# Data to examine
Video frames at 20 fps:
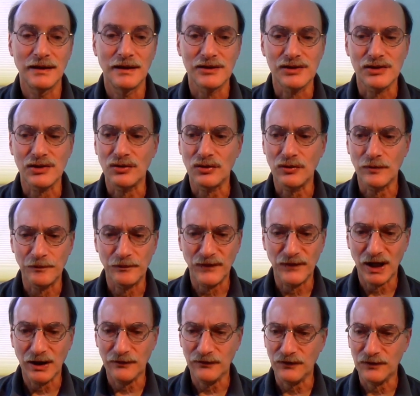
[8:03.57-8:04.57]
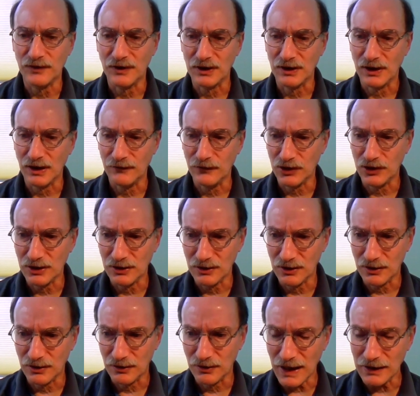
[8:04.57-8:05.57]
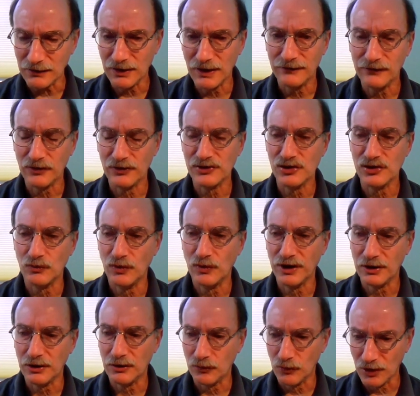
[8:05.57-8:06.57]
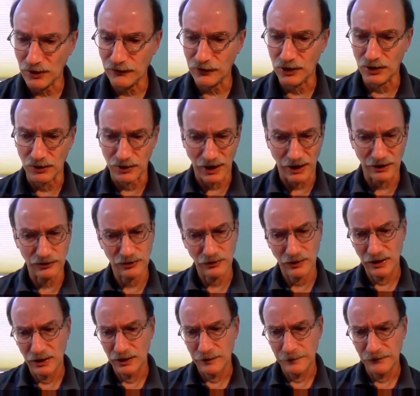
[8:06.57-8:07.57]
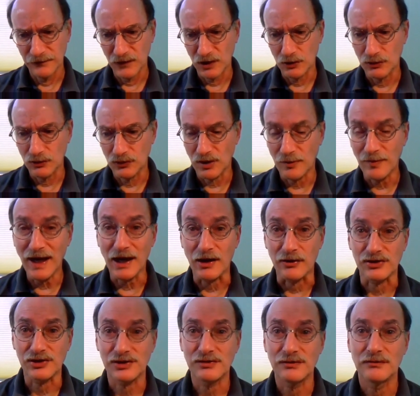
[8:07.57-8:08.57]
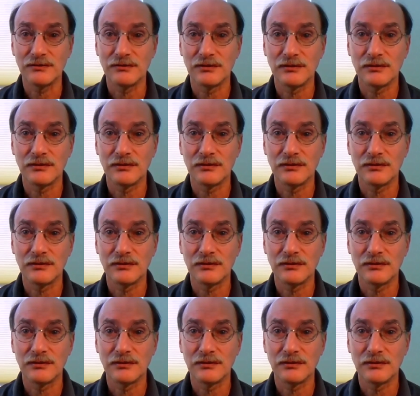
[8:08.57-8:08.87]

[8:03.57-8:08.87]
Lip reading: So if that level is aware, what if you go down to a mouse?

# Task objective
Return the material above in exact form. Pictures stay out.

# Answer section
Video frames at 20 fps:
[8:03.57-8:04.57]
[8:04.57-8:05.57]
[8:05.57-8:06.57]
[8:06.57-8:07.57]
[8:07.57-8:08.57]
[8:08.57-8:08.87]

[8:03.57-8:08.87]
Lip reading: So if that level is aware, what if you go down to a mouse?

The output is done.